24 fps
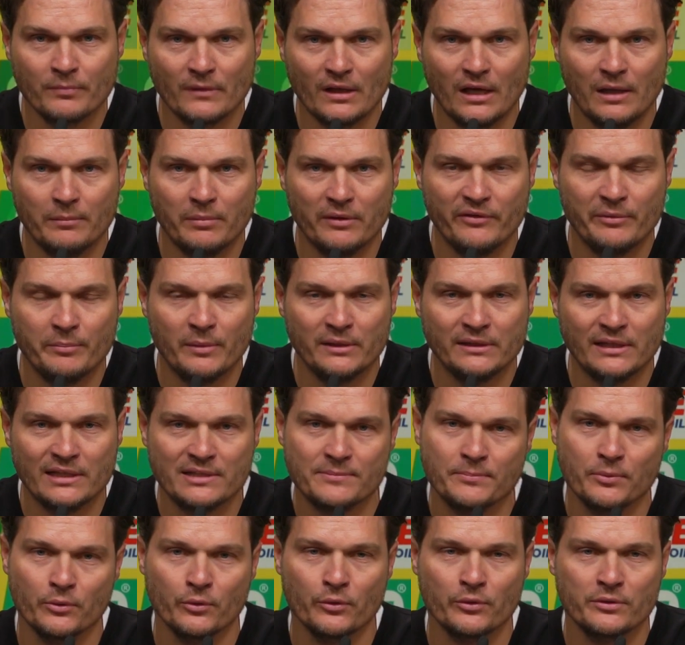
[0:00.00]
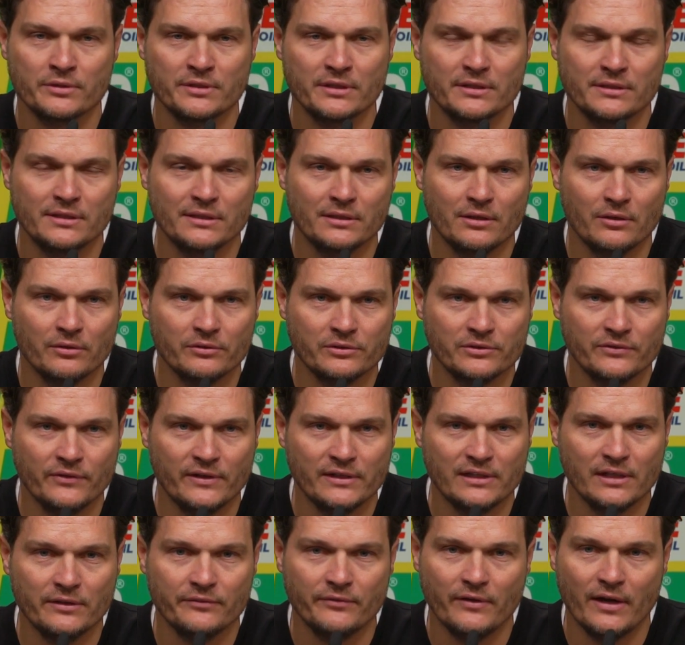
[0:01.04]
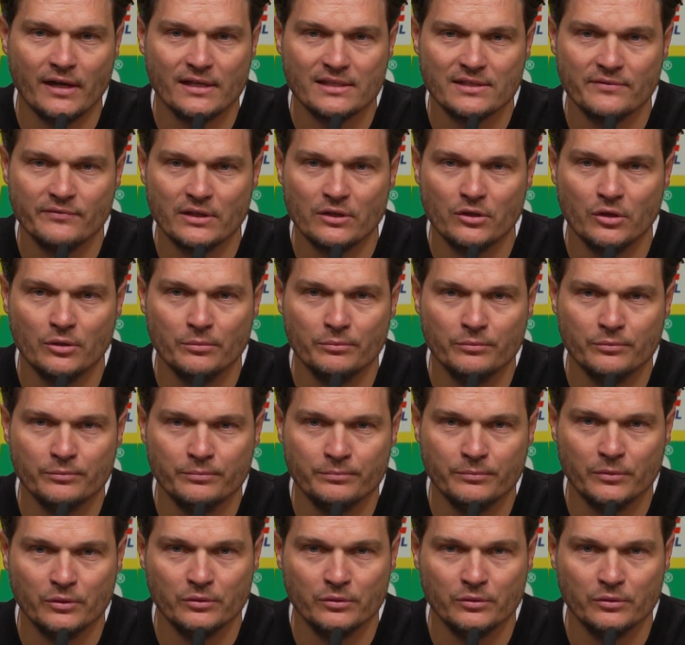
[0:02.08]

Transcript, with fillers: Aber wenn man jetzt berücksichtigt, aus welcher Phase wir kommen,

## [Work required]
Everything in the listing above except the pictures should be duplicated exactly.

## [Task solution]
24 fps
[0:00.00]
[0:01.04]
[0:02.08]

Transcript, with fillers: Aber wenn man jetzt berücksichtigt, aus welcher Phase wir kommen,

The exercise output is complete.